In several 1976 interviews, speaking as the Thin White Duke persona and "at least partially tongue-in-cheek", he made statements that expressed support for fascism and perceived admiration for Adolf Hitler. Bowie was quoted as saying: "Britain is ready for a fascist leader ... I think Britain could benefit from a fascist leader. After all, fascism is really nationalism ... I believe very strongly in fascism, people have always responded with greater efficiency under a regimental leadership." He was also quoted as saying: "Adolf Hitler was one of the first rock stars" and "You've got to have an extreme right front come up and sweep everything off its feet and tidy everything up." These comments, along with Eric Clapton's comments in support of Enoch Powell at that time, have been named as an inspiration for the formation of the Rock Against Racism movement. Bowie retracted his comments in an interview with Melody Maker in October 1977, blaming them on mental instability caused by his drug problems, saying: "I was out of my mind, totally, completely crazed." In the same interview, Bowie described himself as "apolitical", stating: the more I travel and the less sure I am about exactly which political philosophies are commendable. The more government systems I see, the less enticed I am to give my allegiance to any set of people, so it would be disastrous for me to adopt a definitive point of view, or to adopt a party of people and say 'these are my people'.
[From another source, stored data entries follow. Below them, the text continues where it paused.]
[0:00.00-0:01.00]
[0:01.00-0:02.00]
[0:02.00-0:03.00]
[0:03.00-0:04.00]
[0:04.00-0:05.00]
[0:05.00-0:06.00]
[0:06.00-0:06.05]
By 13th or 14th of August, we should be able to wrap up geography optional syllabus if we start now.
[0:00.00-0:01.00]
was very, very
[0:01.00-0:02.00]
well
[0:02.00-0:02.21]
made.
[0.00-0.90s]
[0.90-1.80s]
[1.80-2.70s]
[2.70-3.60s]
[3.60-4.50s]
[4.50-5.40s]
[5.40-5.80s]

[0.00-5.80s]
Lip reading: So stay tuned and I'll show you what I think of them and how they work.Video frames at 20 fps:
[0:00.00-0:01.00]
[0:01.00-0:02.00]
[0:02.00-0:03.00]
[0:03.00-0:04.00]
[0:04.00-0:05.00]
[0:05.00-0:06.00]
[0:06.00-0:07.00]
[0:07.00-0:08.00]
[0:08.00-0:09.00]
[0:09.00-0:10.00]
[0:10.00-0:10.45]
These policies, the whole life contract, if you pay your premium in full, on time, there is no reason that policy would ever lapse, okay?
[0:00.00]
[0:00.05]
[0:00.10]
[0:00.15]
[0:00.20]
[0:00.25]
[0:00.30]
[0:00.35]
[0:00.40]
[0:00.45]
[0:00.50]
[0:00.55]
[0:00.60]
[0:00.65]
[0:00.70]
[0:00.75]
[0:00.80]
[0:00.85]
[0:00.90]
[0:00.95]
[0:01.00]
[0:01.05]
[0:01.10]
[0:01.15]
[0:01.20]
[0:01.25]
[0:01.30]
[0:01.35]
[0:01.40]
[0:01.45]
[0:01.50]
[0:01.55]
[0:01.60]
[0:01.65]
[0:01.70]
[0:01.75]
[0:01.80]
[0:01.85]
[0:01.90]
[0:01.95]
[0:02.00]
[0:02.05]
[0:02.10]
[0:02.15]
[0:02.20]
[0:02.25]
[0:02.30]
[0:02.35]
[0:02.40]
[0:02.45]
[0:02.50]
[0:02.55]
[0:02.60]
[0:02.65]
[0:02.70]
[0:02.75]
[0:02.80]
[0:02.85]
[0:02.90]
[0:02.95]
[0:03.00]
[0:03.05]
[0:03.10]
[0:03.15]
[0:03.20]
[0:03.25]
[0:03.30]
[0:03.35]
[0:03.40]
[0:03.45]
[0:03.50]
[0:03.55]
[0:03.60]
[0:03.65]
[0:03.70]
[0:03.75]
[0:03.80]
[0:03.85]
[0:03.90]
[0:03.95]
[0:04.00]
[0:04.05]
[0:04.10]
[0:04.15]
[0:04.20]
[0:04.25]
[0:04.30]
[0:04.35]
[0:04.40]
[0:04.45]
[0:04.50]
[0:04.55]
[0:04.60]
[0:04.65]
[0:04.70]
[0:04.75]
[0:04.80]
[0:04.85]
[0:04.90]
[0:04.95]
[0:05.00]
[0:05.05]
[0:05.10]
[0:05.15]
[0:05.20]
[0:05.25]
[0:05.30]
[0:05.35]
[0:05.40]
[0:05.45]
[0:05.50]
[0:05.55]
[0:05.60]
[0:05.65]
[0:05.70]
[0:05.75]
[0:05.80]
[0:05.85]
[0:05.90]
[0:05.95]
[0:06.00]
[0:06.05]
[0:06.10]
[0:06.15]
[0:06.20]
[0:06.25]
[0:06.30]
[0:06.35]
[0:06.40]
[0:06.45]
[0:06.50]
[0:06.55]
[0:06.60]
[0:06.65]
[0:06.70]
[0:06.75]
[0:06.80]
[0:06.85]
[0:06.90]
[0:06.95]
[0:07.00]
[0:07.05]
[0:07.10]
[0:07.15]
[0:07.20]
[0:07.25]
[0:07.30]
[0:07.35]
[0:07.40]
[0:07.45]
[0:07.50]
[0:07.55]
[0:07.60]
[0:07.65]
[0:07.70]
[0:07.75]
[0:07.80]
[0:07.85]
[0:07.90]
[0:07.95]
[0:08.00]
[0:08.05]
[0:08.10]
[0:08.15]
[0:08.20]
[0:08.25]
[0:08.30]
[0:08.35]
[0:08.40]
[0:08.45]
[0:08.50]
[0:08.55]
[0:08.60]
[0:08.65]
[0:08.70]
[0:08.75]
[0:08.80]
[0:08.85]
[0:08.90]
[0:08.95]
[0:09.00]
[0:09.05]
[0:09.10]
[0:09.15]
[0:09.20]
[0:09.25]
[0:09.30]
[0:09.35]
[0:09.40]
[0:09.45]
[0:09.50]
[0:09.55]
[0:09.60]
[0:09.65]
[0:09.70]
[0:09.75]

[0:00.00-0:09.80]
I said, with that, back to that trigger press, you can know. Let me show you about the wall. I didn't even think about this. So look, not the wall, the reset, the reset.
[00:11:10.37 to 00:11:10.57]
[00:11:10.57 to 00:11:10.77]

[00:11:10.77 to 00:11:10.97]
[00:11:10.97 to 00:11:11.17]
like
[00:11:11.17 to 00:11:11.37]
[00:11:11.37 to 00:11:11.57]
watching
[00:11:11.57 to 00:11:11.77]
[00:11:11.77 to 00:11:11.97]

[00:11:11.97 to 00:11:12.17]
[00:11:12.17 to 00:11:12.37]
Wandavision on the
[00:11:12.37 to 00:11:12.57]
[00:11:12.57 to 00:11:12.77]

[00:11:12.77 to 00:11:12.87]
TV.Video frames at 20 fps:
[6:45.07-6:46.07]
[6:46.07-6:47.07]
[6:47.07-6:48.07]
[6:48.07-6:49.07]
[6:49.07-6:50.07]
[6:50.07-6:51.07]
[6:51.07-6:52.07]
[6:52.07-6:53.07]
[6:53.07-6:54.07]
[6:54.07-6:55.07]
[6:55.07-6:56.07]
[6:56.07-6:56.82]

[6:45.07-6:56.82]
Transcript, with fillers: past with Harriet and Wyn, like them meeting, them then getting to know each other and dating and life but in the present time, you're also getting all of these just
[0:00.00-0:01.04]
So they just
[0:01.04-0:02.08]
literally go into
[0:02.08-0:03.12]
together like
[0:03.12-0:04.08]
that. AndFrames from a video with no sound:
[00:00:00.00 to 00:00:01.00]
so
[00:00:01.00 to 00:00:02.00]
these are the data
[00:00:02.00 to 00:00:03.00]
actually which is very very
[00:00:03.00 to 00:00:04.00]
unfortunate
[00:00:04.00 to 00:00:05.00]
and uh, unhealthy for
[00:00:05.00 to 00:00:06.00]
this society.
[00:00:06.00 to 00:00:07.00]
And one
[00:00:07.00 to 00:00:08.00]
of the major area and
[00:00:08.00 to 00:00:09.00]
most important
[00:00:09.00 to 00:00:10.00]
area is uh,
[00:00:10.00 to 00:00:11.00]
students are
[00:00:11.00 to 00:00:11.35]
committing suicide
In the 1980s and 1990s, Bowie's public statements shifted sharply towards anti-racism and anti-fascism. In an interview with MTV anchor Mark Goodman in 1983, Bowie criticised the channel for not providing enough coverage of Black musicians, becoming visibly uncomfortable when Goodman suggested that the network's fear of backlash from the American Midwest was one reason for such a lack of coverage. Bowie described the music videos for "China Girl" and "Let's Dance" as "very simple, very direct" statements against racism. The album Tin Machine took a more direct stance against fascism and neo-Nazism, and was criticised for being too preachy. In 1993, he released the single "Black Tie White Noise" which dealt with the 1992 Los Angeles riots. In 2007, Bowie donated $10,000 to the defence fund for the Jena Six saying, "there is clearly a separate and unequal judicial process going on in the town of Jena".

When Bowie won the British Male Solo Artist award at the 2014 Brit Awards, he referenced the forthcoming Scottish independence referendum by saying, "Scotland, stay with us." This garnered a significant reaction throughout the UK on social media.